Using the records below, give the number of lines where the string "frames" shows up. Add nothing to it.

**Given entries**:
- - -

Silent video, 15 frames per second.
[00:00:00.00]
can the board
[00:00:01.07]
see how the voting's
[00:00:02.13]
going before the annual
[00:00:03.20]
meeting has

- - -

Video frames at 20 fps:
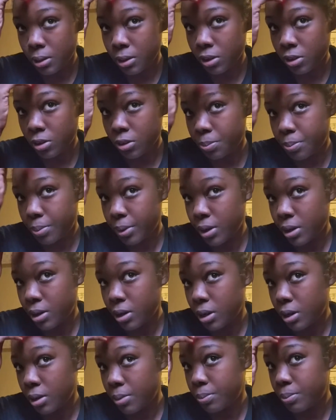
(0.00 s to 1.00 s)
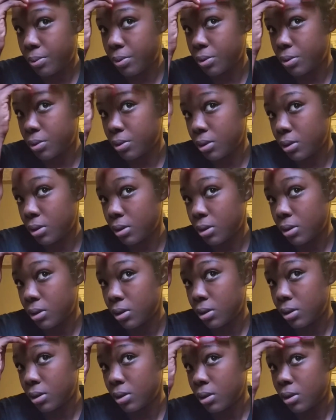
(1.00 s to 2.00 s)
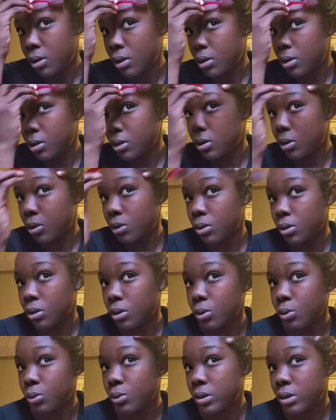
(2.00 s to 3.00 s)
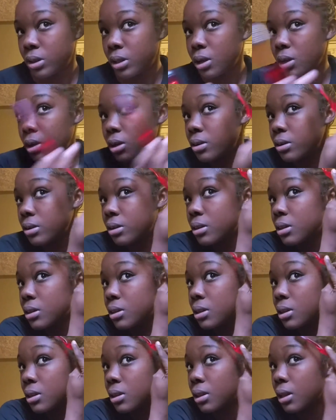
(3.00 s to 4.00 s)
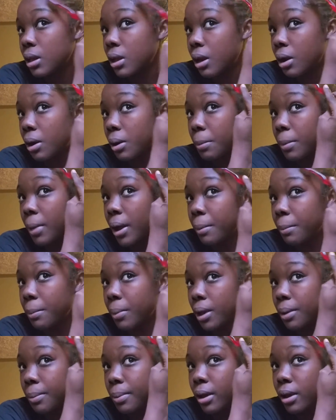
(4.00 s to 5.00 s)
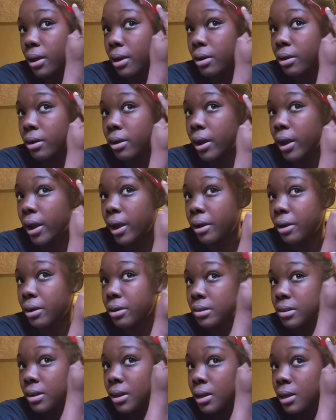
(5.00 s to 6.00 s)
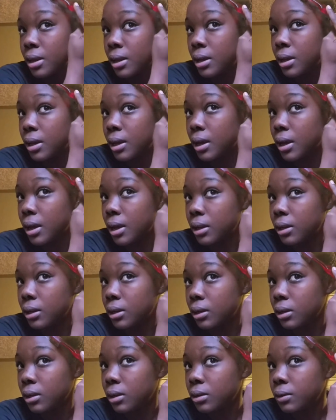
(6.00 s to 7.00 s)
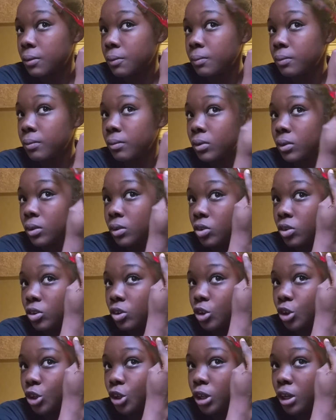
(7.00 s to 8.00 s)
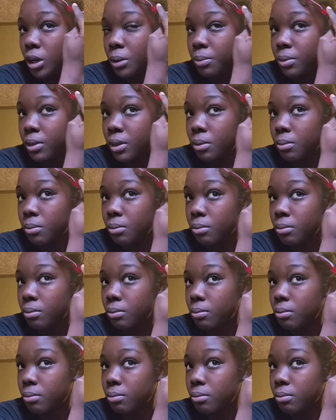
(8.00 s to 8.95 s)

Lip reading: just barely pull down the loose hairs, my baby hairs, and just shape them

- - -

**Written response**:
2